Opinião
Sinal errado
Ontem pela manhã, durante encontro com empresários, o presidente Michel Temer foi questionado sobre a possível criação de uma alíquota maior para o imposto de renda, na faixa de 30% a 35% para quem ganha mais de R$ 20 mil. Temer confirmou que a medida estava em estudos pela equipe econômica, mas não havia nada decidido. Foi o bastante para provocar uma forte reação de deputados da base aliada e do empresariado. Por causa disso, o Planalto decidiu, pelo menos por enquanto, não levar adiante a medida. Entretanto, o contribuinte deve manter as barbas de molho. Com a arrecadação em baixa, o governo analisa um pacote para reforçar o caixa em 2018. Mesmo com todo impasse gerado pelo aumento de tributos sobre os combustíveis no final de julho, a equipe econômica do governo continua analisando outros setores em que a alta de impostos possa ser empregada para fechar o Orçamento do ano que vem. O pacote pode incluir a tributação de lucros e dividendos, de fundos de investimento imobiliário e o fim da isenção para investidores estrangeiros e de benefícios fiscais.

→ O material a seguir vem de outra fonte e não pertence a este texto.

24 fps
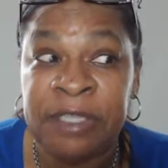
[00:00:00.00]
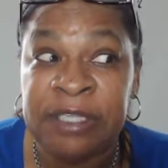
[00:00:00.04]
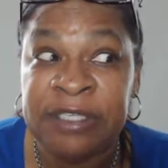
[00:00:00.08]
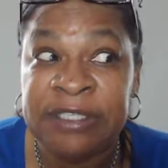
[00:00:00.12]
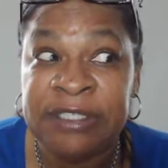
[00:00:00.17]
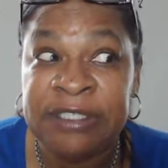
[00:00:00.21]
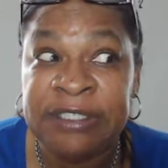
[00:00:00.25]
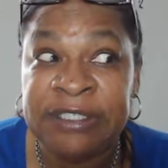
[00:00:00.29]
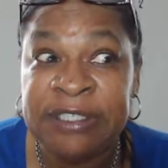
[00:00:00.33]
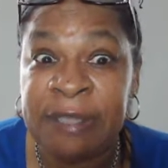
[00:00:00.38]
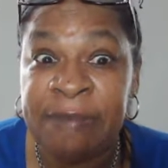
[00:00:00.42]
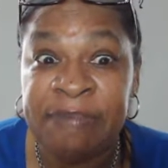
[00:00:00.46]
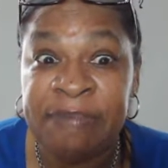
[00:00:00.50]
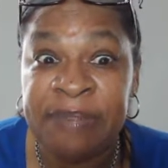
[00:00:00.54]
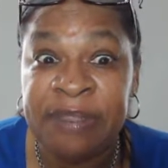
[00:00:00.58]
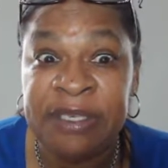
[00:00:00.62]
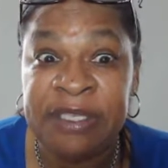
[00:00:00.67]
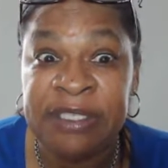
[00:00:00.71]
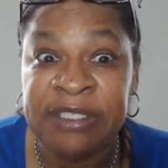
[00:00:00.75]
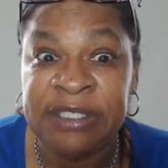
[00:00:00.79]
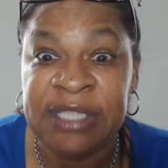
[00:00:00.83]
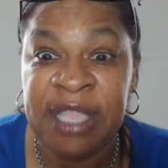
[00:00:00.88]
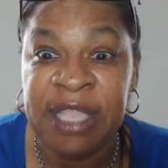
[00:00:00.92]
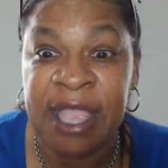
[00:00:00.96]
Something
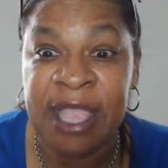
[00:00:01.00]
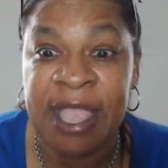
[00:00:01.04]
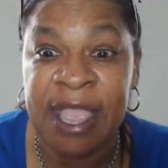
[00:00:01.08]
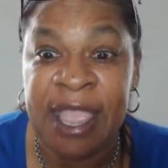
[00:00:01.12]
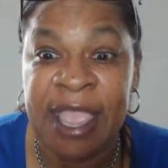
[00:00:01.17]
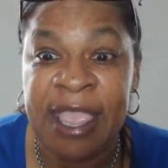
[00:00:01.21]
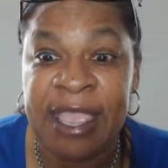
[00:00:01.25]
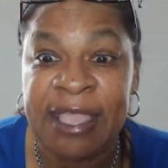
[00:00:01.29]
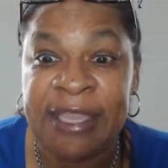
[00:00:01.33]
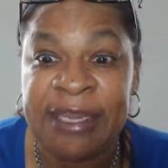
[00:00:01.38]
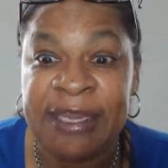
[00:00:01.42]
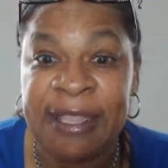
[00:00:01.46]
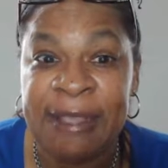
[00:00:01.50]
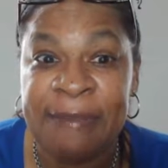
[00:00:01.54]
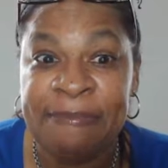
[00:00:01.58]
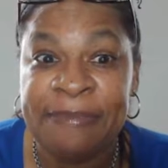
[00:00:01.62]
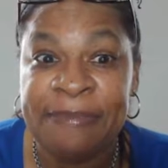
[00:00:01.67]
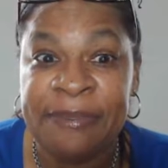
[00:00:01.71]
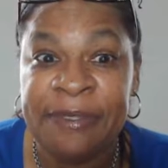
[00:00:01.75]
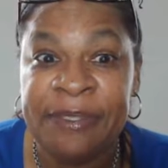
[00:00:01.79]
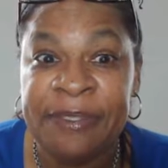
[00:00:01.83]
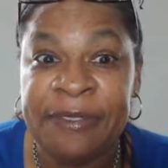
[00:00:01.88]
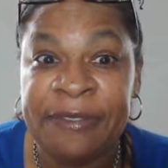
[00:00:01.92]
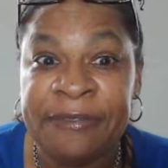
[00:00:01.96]
is not adding up
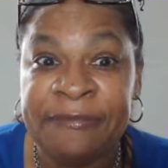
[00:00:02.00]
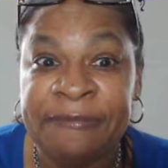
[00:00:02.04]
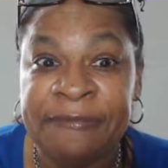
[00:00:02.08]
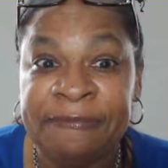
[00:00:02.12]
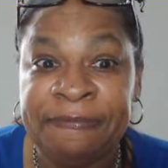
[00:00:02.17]
here.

O fato é que o governo precisa desesperadamente de recursos, pois a arrecadação vem reagindo muito devagar. Além disso, as constantes mudanças na proposta do Refis têm sido um tiro no pé, já que algumas empresas deixaram de pagar tributos à espera de mais mudanças. O consenso na equipe econômica é de que, sem novos aumentos de tributos, as contas não fecham. As medidas precisam ser aprovadas este ano pelo Congresso para entrar em vigor em 2018, porque o governo não tem mais espaço para elevar tributos por meio de decreto, ou seja, sem a necessidade de aprovação pelos parlamentares, como fez no caso do PIS e Cofins sobre a gasolina, o etanol e o óleo diesel. Entretanto, a base aliada dá claros sinais de tem mais disposição para debater uma agenda tão impopular. É difícil explicar uma medida como essa à opinião pública. Num momento em que o País vive um cenário de recessão, com alto de índice de desemprego, chega a ser descabido falar em aumento de impostos. Trata-se uma medida que certamente retirará recursos do consumo, da produção e da geração de empregos. Ao admitir que está estudando a elevação dos tributos para alcançar a meta fiscal, o governo dá um sinal errado, na hora errada.